"A Defense of Abortion" is a moral philosophy essay by Judith Jarvis Thomson first published in Philosophy & Public Affairs in 1971. Granting for the sake of argument that the fetus has a right to life, Thomson uses thought experiments to argue that the right to life does not include, entail, or imply the right to use someone else's body to survive and that induced abortion is therefore morally permissible. Thomson's argument has many critics on both sides of the abortion debate, yet it continues to receive defense. Thomson's imaginative examples and controversial conclusions have made "A Defense of Abortion" perhaps "the most widely reprinted essay in all of contemporary philosophy".
You wake up in the morning and find yourself back to back in bed with an unconscious violinist. A famous unconscious violinist. He has been found to have a fatal kidney ailment, and the Society of Music Lovers has canvassed all the available medical records and found that you alone have the right blood type to help. They have therefore kidnapped you, and last night the violinist's circulatory system was plugged into yours, so that your kidneys can be used to extract poisons from his blood as well as your own. [If he is unplugged from you now, he will die; but] in nine months he will have recovered from his ailment, and can safely be unplugged from you.

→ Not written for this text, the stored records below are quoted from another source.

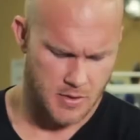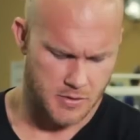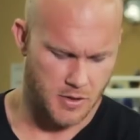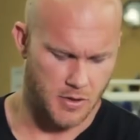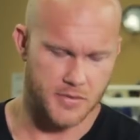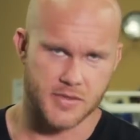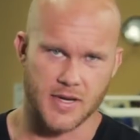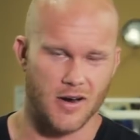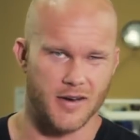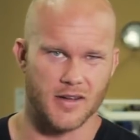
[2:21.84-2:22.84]
Do you use
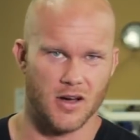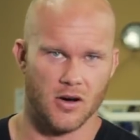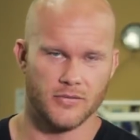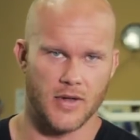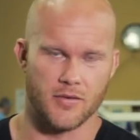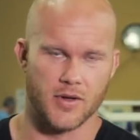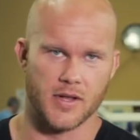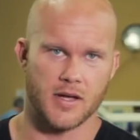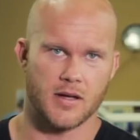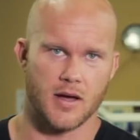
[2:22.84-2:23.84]
dairy? No, not
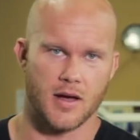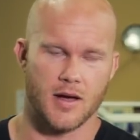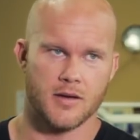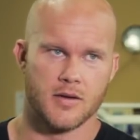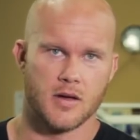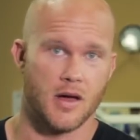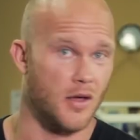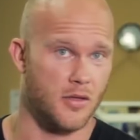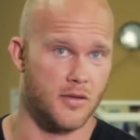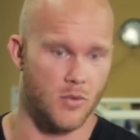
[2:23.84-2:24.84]
really.
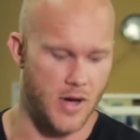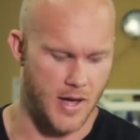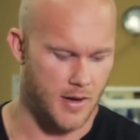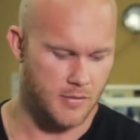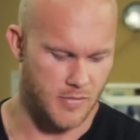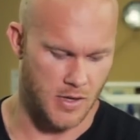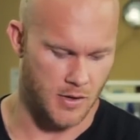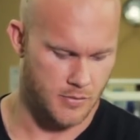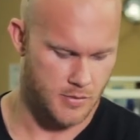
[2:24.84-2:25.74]
Other than whey, no.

Thomson argues that one can now permissibly unplug oneself from the violinist even though this will cause his death: this is due to limits on the right to life, which does not include the right to use another person's body, and so by unplugging the violinist, one does not violate his right to life but merely deprives him of something – the use of someone else's body – to which he has no right. "[I]f you do allow him to go on using your kidneys, this is a kindness on your part, and not something he can claim from you as his due."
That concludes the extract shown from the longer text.